> [Task] Restate the listing below word for word; no pictures belong in the copy.

> [Data records]
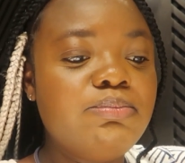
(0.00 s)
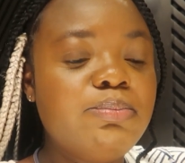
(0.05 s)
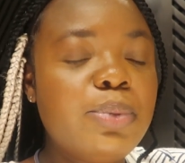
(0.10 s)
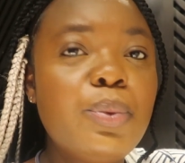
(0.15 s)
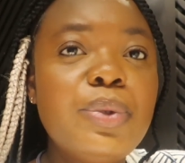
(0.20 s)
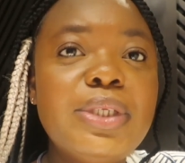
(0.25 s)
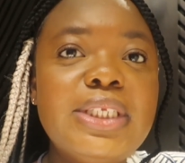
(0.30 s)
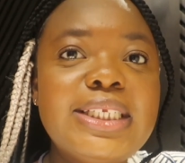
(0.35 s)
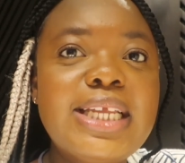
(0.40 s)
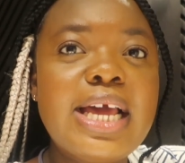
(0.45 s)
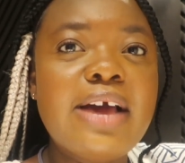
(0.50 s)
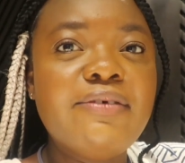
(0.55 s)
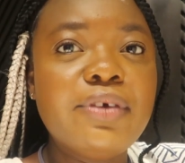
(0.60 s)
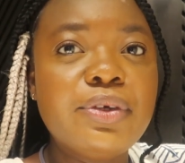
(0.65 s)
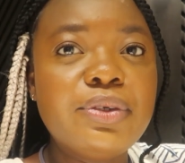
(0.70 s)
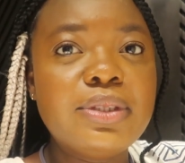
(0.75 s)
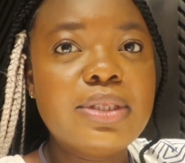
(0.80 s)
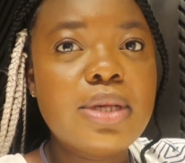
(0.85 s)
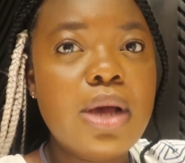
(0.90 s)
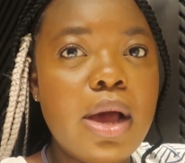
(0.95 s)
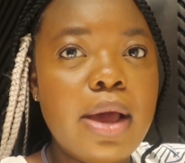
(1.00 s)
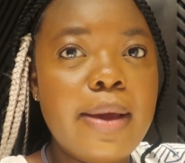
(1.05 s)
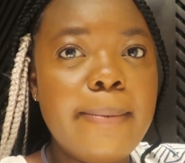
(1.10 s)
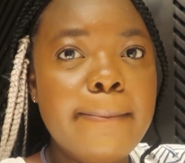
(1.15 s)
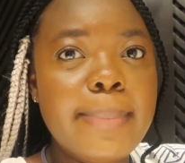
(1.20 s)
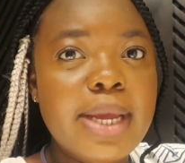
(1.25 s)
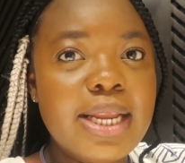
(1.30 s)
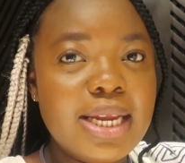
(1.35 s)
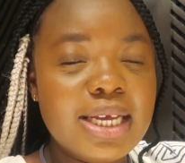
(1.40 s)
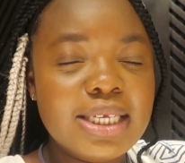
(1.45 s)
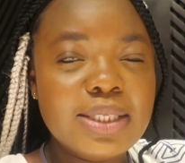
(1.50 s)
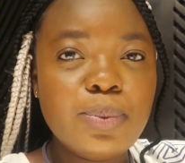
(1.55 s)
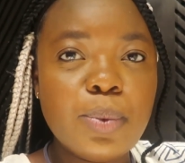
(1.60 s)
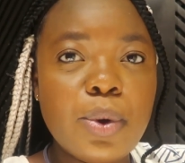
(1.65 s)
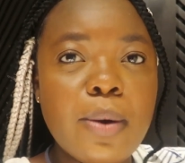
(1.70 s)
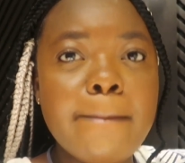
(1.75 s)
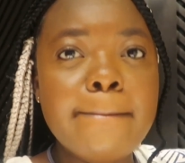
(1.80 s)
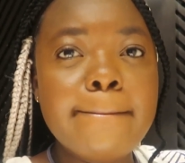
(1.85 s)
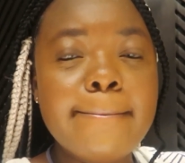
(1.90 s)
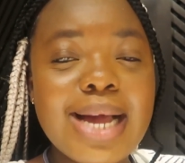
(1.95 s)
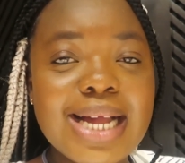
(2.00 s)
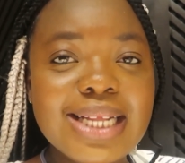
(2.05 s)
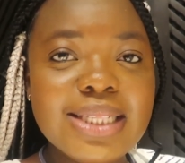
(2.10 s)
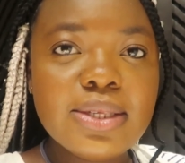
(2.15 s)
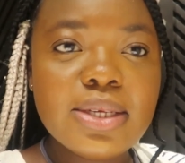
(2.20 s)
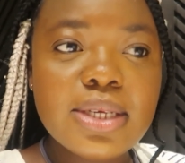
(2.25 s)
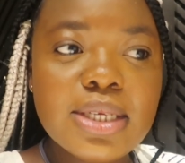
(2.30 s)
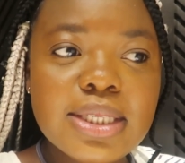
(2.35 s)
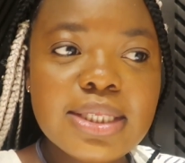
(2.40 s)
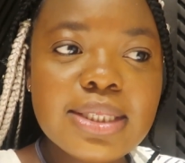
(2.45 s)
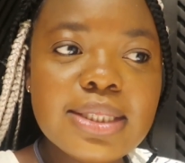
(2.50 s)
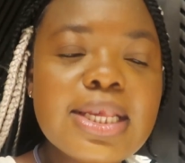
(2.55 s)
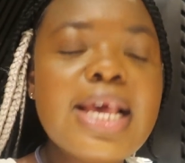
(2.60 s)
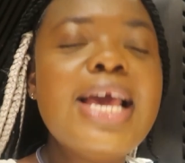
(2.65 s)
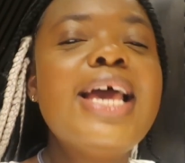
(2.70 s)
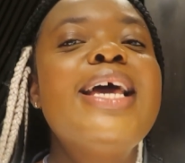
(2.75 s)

but we did have a good time and that's what matters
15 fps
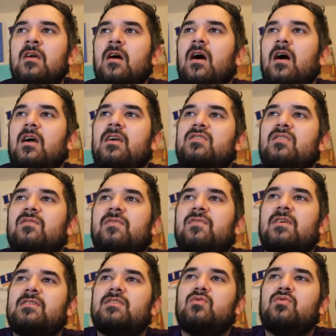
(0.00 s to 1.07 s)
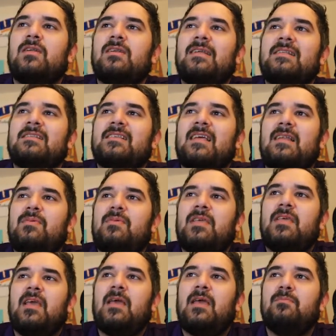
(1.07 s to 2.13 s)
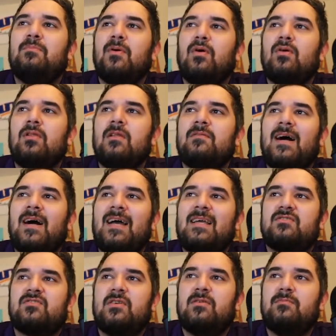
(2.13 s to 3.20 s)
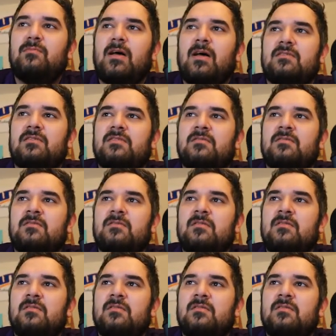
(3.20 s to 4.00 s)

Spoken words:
All right, so first one is going to be a bowl of ice cream melts,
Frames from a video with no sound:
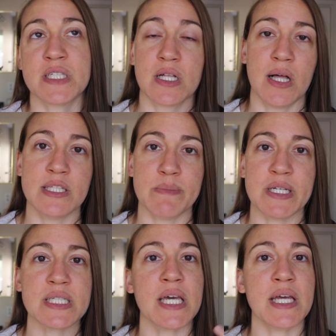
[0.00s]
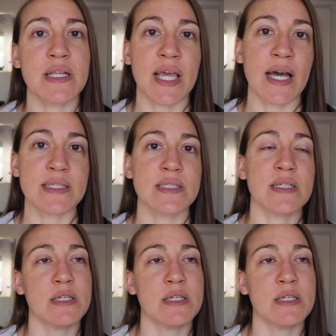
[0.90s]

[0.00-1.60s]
does it cleanse my skin? Yes.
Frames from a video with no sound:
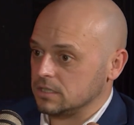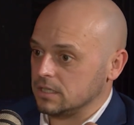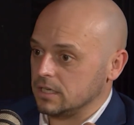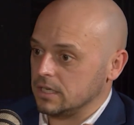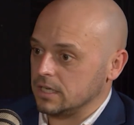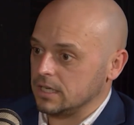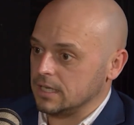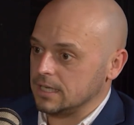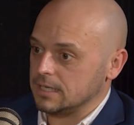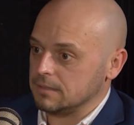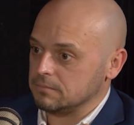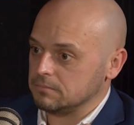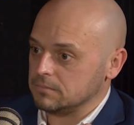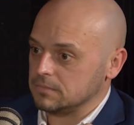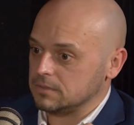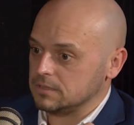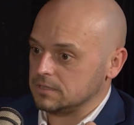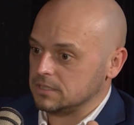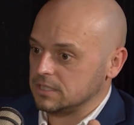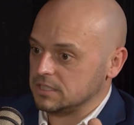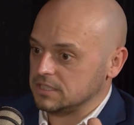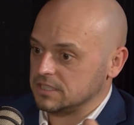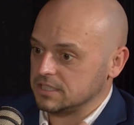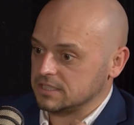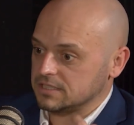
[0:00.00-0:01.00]

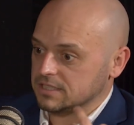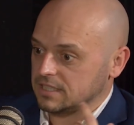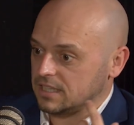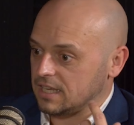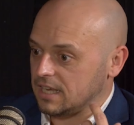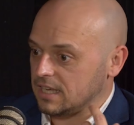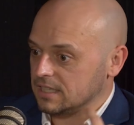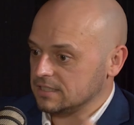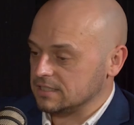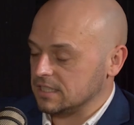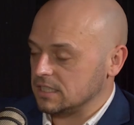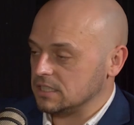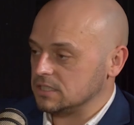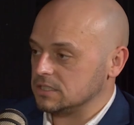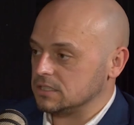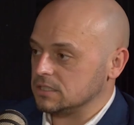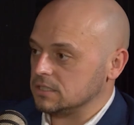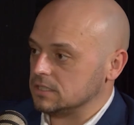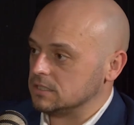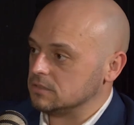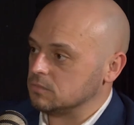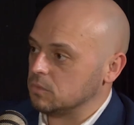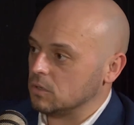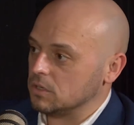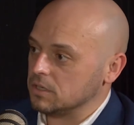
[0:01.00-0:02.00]
Digitalization
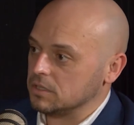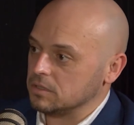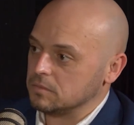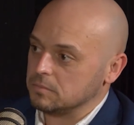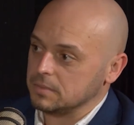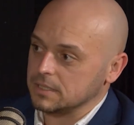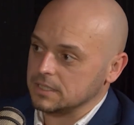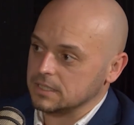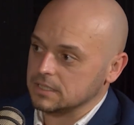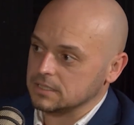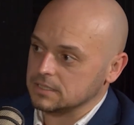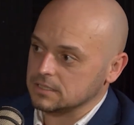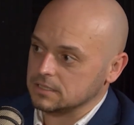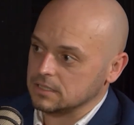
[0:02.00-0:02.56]
is one of the biggest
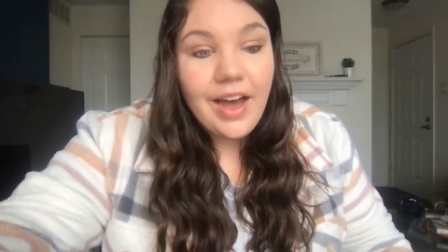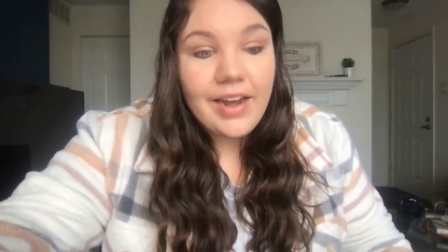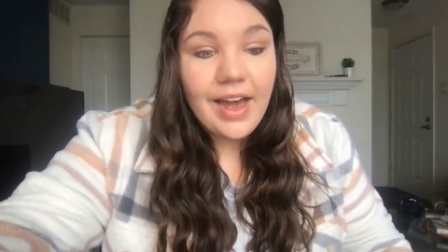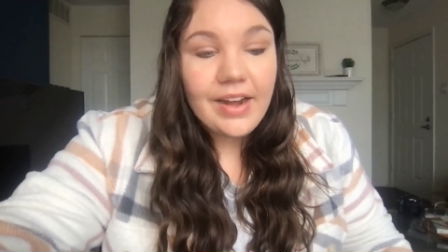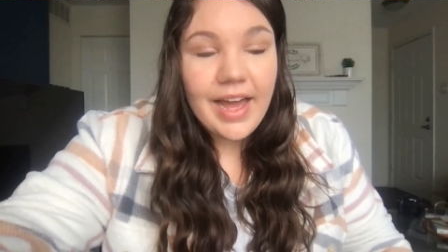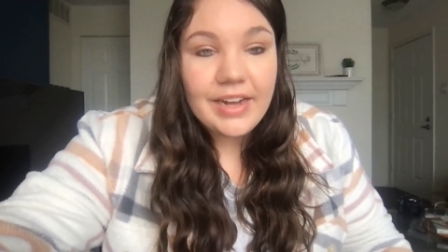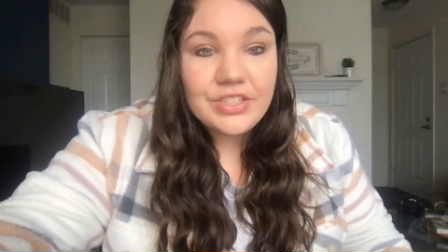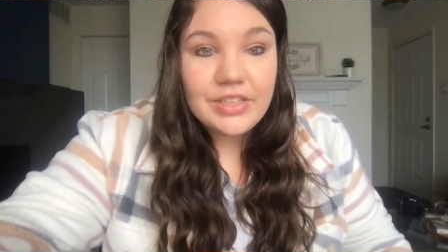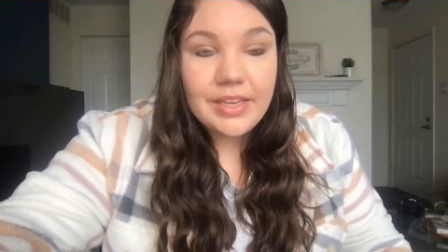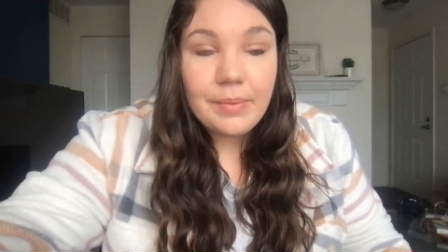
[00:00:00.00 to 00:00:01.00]
on how to
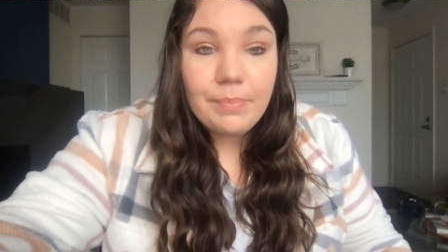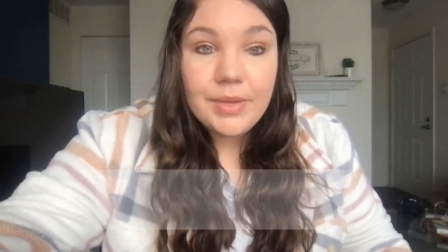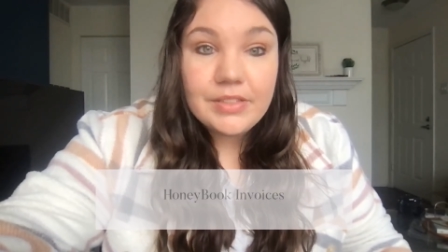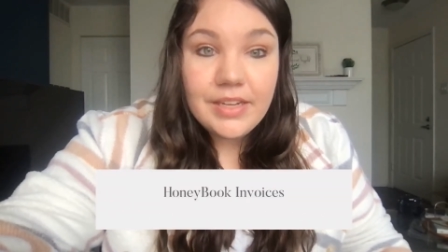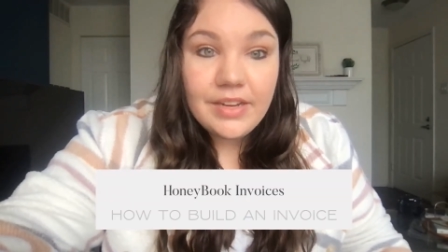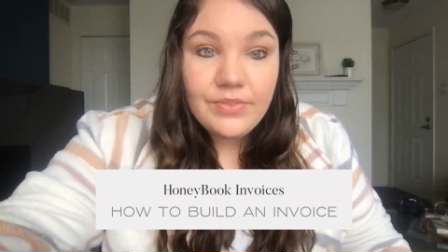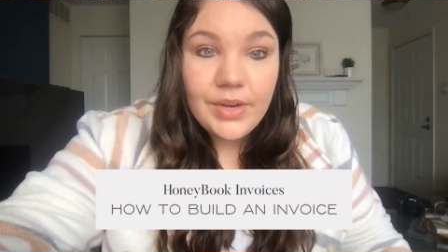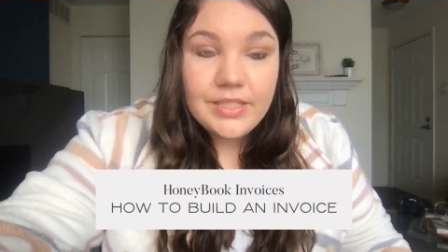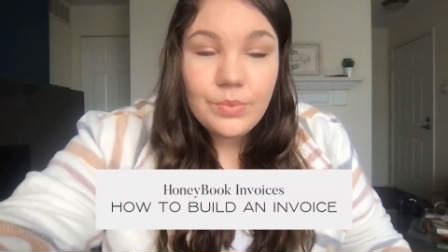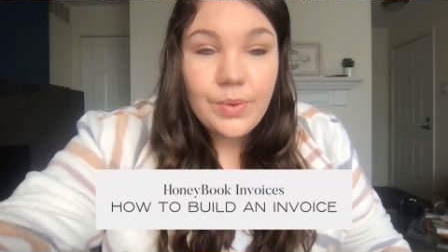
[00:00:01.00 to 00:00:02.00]
actually build an
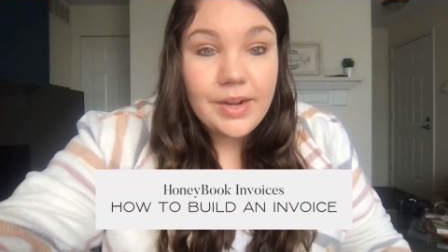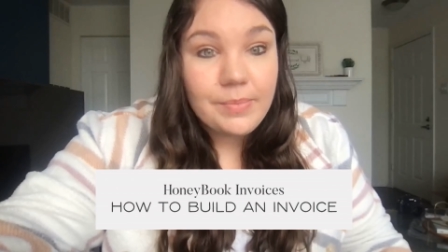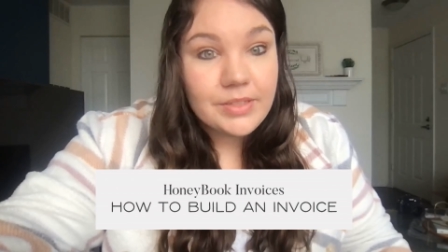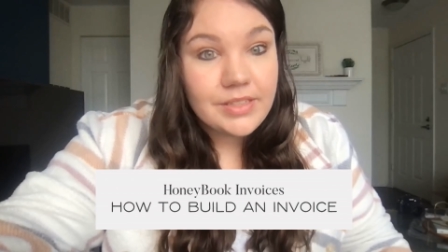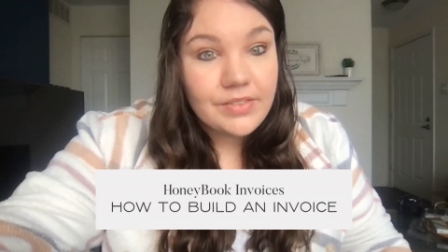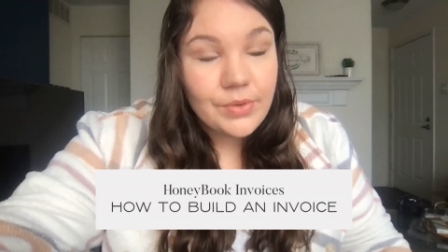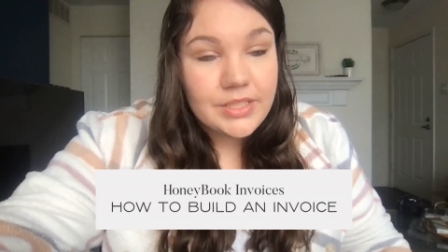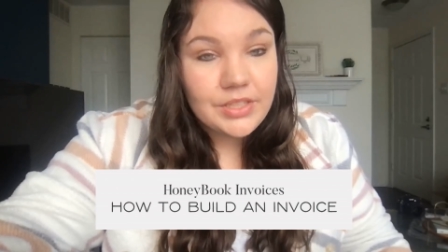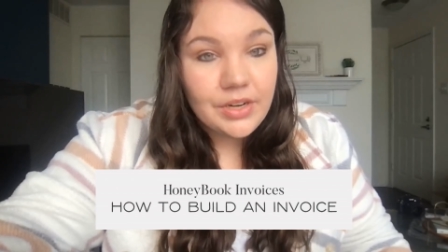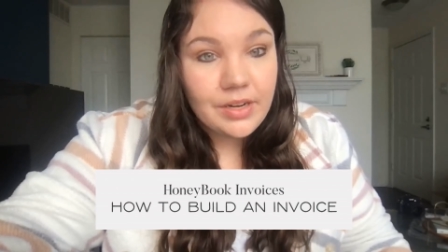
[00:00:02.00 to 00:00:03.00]
invoice, where to build an
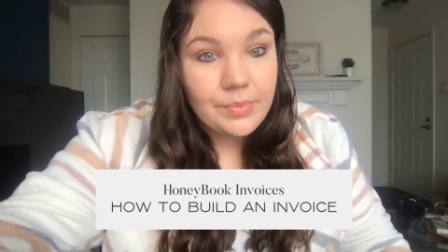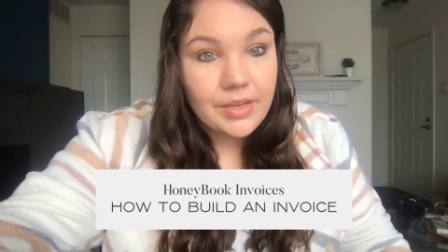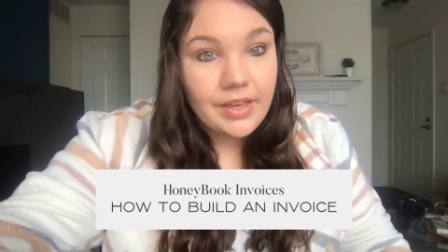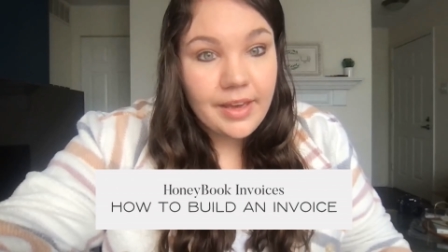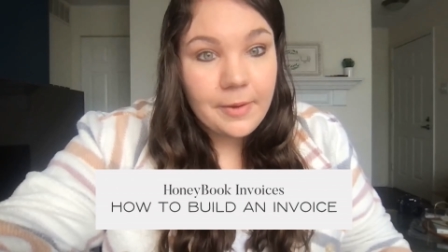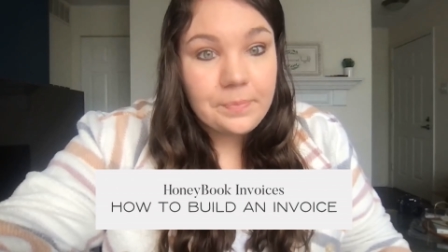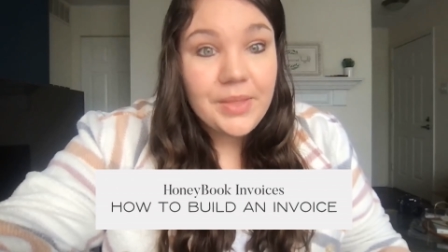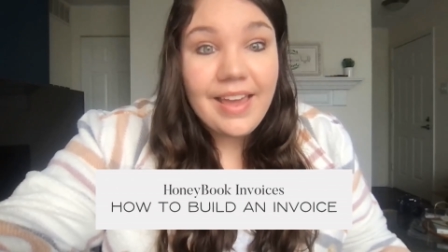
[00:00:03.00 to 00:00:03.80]
invoice in your HoneyBook account,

> [Reply]
(0.00 s)
(0.05 s)
(0.10 s)
(0.15 s)
(0.20 s)
(0.25 s)
(0.30 s)
(0.35 s)
(0.40 s)
(0.45 s)
(0.50 s)
(0.55 s)
(0.60 s)
(0.65 s)
(0.70 s)
(0.75 s)
(0.80 s)
(0.85 s)
(0.90 s)
(0.95 s)
(1.00 s)
(1.05 s)
(1.10 s)
(1.15 s)
(1.20 s)
(1.25 s)
(1.30 s)
(1.35 s)
(1.40 s)
(1.45 s)
(1.50 s)
(1.55 s)
(1.60 s)
(1.65 s)
(1.70 s)
(1.75 s)
(1.80 s)
(1.85 s)
(1.90 s)
(1.95 s)
(2.00 s)
(2.05 s)
(2.10 s)
(2.15 s)
(2.20 s)
(2.25 s)
(2.30 s)
(2.35 s)
(2.40 s)
(2.45 s)
(2.50 s)
(2.55 s)
(2.60 s)
(2.65 s)
(2.70 s)
(2.75 s)

but we did have a good time and that's what matters
15 fps
(0.00 s to 1.07 s)
(1.07 s to 2.13 s)
(2.13 s to 3.20 s)
(3.20 s to 4.00 s)

Spoken words:
All right, so first one is going to be a bowl of ice cream melts,
Frames from a video with no sound:
[0.00s]
[0.90s]

[0.00-1.60s]
does it cleanse my skin? Yes.
Frames from a video with no sound:
[0:00.00-0:01.00]

[0:01.00-0:02.00]
Digitalization
[0:02.00-0:02.56]
is one of the biggest
[00:00:00.00 to 00:00:01.00]
on how to
[00:00:01.00 to 00:00:02.00]
actually build an
[00:00:02.00 to 00:00:03.00]
invoice, where to build an
[00:00:03.00 to 00:00:03.80]
invoice in your HoneyBook account,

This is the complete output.